**Stored data**
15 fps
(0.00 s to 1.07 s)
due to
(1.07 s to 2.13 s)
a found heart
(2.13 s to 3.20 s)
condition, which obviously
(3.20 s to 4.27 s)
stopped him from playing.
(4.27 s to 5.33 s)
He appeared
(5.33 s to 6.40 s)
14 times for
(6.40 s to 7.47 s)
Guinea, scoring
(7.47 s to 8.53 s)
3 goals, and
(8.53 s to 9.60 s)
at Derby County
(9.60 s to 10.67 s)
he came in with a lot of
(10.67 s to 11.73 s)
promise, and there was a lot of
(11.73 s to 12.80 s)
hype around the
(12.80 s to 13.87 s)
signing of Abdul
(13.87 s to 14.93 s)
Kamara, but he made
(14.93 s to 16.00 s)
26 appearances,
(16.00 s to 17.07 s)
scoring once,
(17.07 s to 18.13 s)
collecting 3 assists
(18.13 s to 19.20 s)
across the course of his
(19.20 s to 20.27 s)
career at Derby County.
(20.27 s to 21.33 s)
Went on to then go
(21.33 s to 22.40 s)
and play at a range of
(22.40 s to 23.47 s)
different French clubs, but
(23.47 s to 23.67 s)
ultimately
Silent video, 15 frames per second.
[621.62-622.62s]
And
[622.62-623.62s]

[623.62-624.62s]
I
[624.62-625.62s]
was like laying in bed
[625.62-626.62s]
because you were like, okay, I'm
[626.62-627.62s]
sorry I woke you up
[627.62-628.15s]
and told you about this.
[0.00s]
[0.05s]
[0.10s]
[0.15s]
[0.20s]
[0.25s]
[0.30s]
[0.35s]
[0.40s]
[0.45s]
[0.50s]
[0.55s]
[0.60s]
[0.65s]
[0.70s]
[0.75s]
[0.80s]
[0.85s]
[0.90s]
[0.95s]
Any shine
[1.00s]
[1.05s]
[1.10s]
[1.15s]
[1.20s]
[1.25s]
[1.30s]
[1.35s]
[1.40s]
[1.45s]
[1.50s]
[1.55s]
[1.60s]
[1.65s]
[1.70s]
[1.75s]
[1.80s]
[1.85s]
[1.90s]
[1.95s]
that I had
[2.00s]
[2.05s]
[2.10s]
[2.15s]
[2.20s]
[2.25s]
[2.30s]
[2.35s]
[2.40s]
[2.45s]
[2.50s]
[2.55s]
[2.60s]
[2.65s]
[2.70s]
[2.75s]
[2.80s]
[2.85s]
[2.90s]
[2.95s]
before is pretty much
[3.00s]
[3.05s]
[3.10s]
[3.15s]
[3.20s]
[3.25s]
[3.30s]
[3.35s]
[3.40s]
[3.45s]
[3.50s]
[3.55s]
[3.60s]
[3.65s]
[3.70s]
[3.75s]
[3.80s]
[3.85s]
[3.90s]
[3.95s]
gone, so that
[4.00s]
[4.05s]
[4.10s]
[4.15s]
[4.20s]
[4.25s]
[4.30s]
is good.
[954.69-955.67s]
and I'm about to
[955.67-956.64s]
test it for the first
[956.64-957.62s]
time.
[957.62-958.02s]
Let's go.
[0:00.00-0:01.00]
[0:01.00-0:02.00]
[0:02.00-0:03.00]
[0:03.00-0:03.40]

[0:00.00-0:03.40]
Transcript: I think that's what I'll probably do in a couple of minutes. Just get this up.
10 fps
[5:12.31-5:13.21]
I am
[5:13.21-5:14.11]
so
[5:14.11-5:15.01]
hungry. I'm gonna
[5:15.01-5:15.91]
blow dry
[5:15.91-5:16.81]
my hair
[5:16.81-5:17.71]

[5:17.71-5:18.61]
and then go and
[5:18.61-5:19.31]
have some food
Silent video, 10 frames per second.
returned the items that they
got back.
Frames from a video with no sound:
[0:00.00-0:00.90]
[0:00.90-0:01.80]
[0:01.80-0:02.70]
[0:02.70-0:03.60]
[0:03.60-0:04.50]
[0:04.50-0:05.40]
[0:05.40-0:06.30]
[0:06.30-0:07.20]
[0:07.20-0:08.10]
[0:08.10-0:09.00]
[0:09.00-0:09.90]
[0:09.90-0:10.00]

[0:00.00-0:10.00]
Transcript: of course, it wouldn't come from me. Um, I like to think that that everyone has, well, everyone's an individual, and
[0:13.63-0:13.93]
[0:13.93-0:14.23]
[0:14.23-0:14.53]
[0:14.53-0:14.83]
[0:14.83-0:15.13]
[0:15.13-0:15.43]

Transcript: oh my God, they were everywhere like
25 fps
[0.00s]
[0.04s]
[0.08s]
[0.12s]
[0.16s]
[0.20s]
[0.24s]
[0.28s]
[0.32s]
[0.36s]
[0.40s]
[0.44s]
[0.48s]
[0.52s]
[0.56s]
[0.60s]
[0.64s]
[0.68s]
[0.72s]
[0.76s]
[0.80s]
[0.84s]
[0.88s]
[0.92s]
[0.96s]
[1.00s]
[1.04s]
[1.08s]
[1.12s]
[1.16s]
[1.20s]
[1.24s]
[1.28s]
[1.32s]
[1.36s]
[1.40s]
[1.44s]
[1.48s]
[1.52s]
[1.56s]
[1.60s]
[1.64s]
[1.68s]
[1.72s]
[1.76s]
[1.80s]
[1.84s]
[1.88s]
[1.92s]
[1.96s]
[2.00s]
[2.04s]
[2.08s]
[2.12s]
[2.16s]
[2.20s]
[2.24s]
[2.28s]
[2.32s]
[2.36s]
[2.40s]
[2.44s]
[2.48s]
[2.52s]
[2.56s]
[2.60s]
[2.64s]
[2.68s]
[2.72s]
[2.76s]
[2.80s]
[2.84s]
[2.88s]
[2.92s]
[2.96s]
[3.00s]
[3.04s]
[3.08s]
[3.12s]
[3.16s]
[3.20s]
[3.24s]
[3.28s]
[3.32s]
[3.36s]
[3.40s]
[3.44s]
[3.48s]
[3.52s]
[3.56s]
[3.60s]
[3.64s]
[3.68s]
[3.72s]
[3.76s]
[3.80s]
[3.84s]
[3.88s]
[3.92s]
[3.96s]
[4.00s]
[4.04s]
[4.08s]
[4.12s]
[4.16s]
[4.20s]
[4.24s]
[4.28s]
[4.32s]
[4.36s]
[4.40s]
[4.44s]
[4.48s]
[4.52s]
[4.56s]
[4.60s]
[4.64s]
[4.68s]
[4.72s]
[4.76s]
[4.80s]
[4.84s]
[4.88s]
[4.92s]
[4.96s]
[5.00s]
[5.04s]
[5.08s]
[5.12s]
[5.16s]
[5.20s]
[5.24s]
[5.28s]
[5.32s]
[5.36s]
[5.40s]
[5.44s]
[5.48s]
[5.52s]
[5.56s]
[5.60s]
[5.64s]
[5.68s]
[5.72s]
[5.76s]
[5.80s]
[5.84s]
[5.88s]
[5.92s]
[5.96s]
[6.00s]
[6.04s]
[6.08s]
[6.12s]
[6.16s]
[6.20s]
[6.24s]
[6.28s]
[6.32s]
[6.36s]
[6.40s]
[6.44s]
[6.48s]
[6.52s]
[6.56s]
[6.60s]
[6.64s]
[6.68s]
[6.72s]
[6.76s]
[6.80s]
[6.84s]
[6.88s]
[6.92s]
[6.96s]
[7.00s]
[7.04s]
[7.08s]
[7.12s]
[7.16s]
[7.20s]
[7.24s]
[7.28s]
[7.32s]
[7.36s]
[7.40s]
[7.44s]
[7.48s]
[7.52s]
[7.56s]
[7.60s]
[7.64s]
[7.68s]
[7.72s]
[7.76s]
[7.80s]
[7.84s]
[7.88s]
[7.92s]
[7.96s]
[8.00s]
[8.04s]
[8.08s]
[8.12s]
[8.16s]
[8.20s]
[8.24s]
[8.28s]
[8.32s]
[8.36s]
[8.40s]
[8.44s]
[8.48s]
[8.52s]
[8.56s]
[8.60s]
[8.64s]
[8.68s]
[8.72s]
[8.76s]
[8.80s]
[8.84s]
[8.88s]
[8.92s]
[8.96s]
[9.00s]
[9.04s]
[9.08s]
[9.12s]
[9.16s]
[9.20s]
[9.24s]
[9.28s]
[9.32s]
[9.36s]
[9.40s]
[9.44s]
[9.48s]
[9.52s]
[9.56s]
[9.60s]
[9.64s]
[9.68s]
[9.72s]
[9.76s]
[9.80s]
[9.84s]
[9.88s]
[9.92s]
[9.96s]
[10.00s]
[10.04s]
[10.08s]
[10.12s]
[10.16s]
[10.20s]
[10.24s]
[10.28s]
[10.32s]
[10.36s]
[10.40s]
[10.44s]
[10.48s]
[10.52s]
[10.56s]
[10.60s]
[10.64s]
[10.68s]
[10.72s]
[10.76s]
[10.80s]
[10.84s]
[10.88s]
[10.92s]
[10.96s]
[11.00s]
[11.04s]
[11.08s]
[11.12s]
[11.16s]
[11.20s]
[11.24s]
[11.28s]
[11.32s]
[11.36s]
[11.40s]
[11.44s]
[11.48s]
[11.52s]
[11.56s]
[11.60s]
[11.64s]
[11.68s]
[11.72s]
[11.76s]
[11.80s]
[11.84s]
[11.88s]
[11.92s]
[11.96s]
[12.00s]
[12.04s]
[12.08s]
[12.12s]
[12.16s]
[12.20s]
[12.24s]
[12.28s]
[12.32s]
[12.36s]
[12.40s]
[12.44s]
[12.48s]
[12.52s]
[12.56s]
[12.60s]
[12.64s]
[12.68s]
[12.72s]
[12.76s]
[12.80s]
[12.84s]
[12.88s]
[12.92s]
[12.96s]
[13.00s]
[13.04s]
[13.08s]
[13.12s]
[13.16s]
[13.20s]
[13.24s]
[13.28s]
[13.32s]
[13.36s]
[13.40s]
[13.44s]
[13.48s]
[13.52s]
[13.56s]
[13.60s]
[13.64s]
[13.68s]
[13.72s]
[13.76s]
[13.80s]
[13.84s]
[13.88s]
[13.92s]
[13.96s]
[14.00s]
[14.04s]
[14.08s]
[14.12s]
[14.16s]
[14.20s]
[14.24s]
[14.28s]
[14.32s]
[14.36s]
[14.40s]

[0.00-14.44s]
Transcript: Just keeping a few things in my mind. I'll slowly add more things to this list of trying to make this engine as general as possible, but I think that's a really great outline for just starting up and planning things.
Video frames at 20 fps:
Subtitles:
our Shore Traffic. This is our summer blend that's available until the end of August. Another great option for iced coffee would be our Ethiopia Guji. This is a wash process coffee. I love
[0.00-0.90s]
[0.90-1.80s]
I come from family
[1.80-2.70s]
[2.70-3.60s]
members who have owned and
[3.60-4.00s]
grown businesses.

**Assignment**
Working down the entries above, count each line in which "think" occurs, and state only the resulting number.

**Answer**
3